Copy out all the lines of the data precisely, omitting any pictures.

**RECORDED INFORMATION:**
§

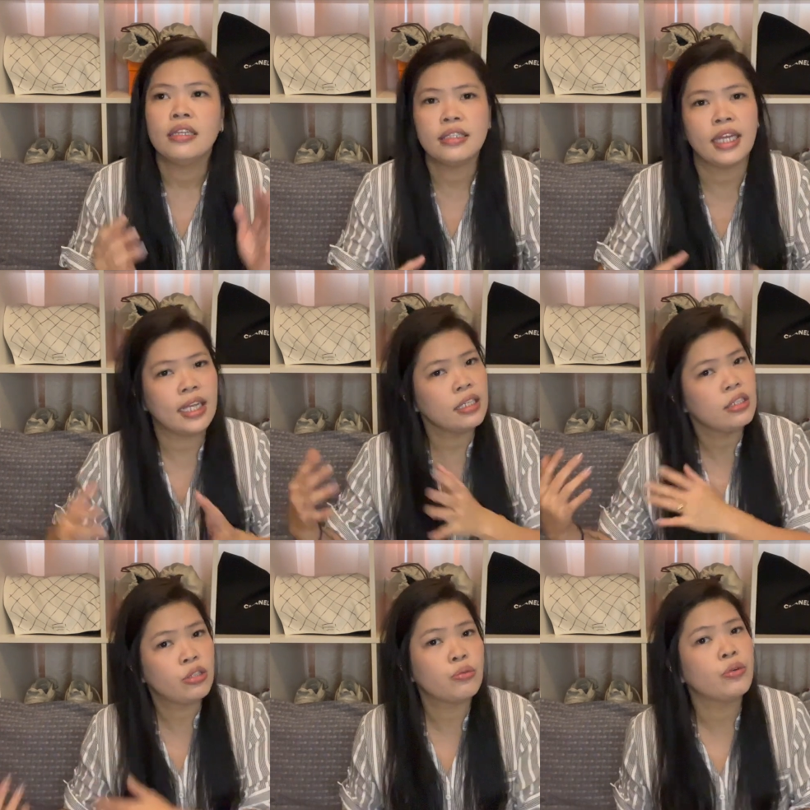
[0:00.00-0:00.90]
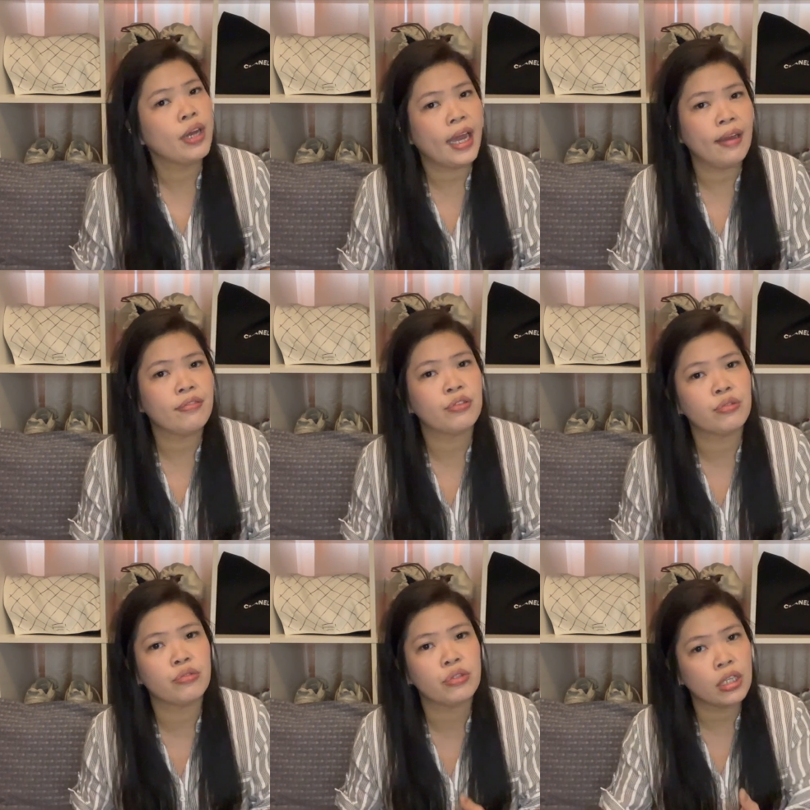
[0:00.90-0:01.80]
Then you will have
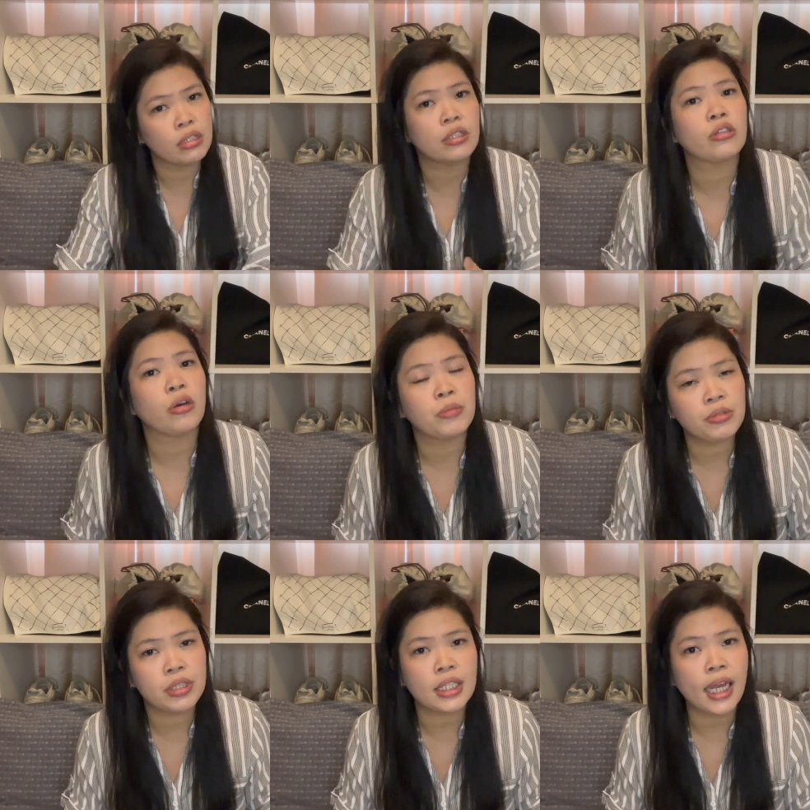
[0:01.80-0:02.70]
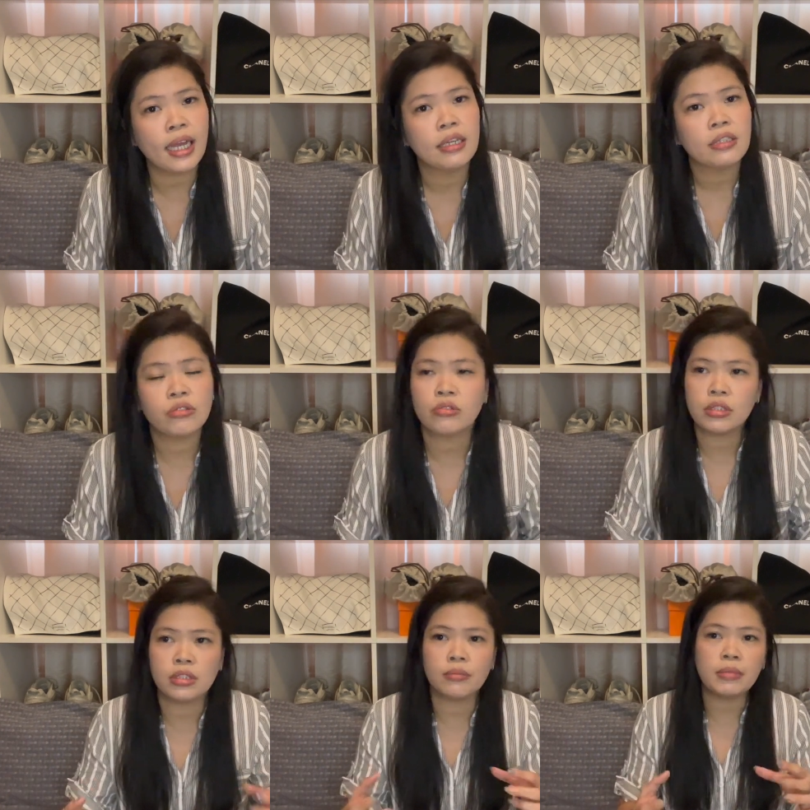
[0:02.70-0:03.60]
to take the normal seat lah. So it
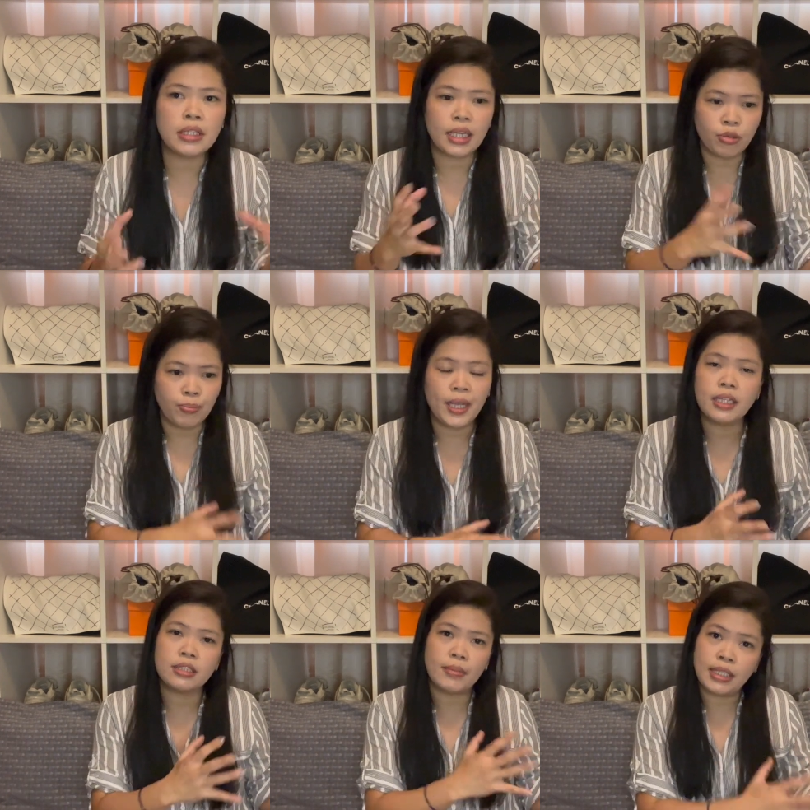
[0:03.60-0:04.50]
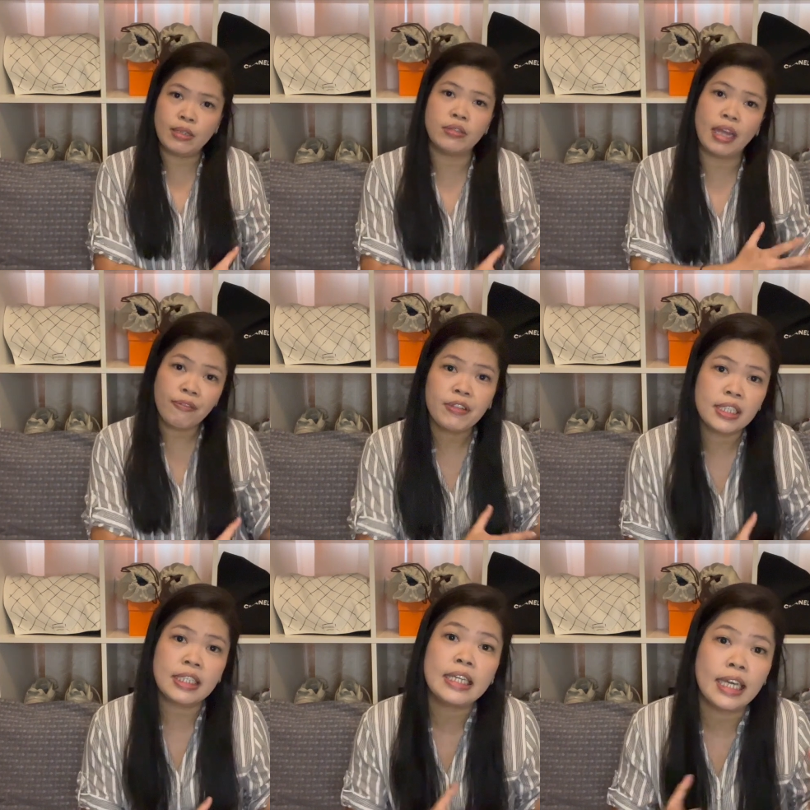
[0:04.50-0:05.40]
doesn't mean that you pay this money, you
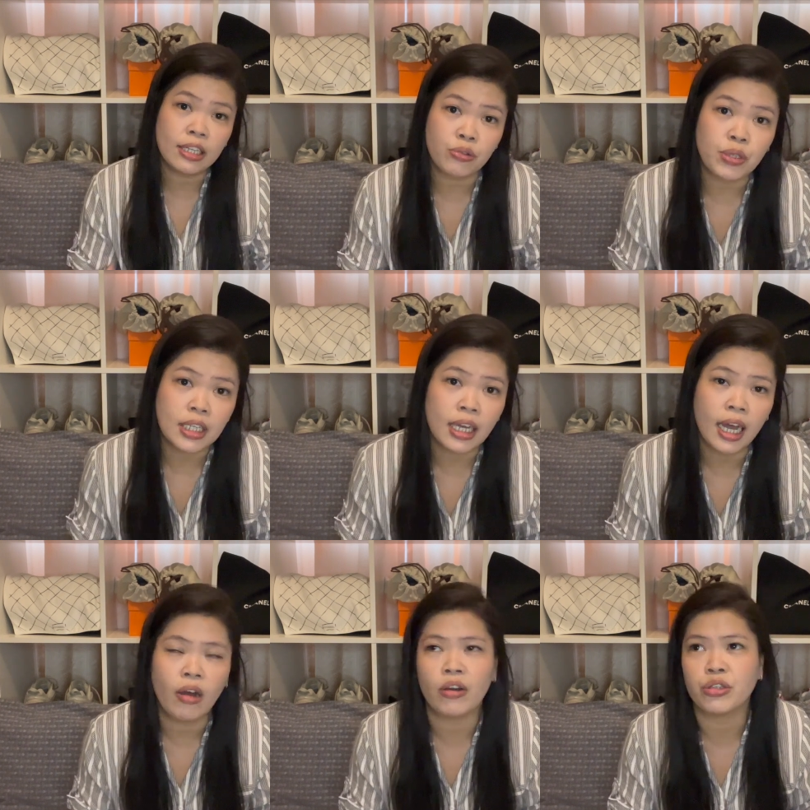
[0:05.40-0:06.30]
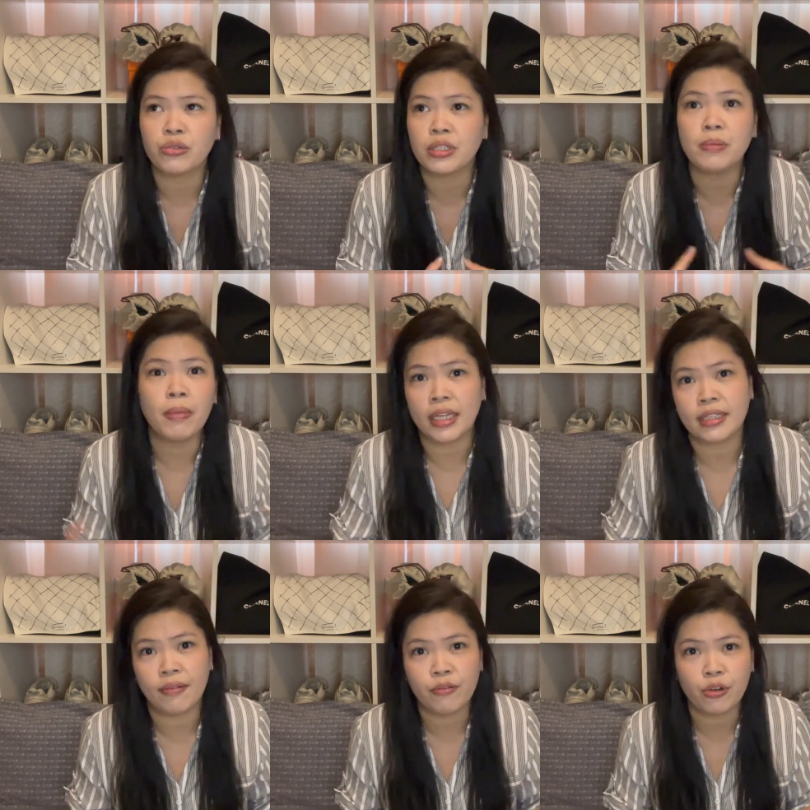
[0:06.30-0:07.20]
definitely get a green car or you
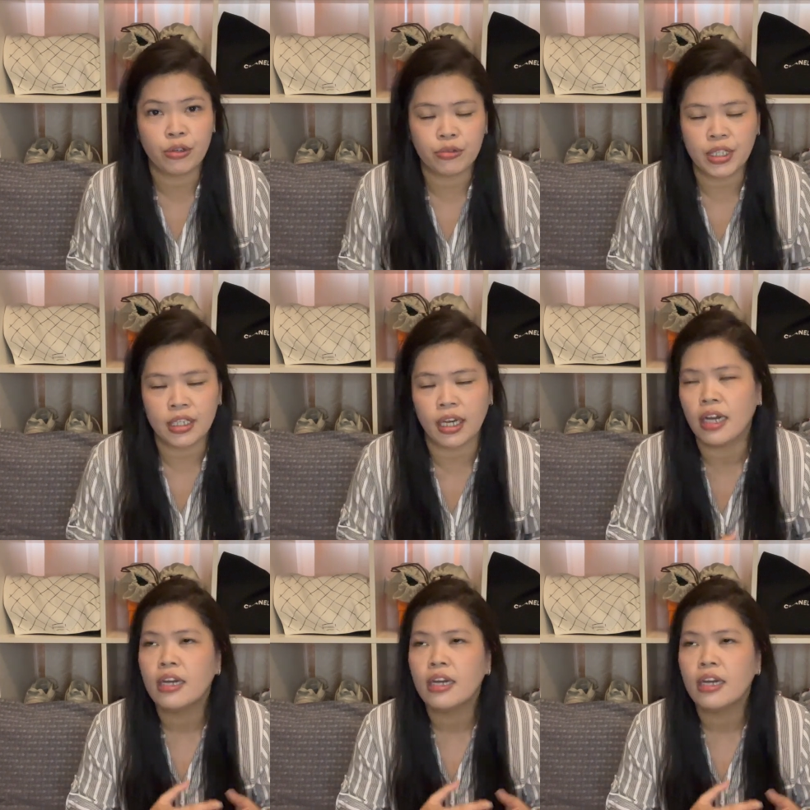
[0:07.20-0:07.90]
demand them for a green car.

§

**RESULT OF THIS EXERCISE:**
[0:00.00-0:00.90]
[0:00.90-0:01.80]
Then you will have
[0:01.80-0:02.70]
[0:02.70-0:03.60]
to take the normal seat lah. So it
[0:03.60-0:04.50]
[0:04.50-0:05.40]
doesn't mean that you pay this money, you
[0:05.40-0:06.30]
[0:06.30-0:07.20]
definitely get a green car or you
[0:07.20-0:07.90]
demand them for a green car.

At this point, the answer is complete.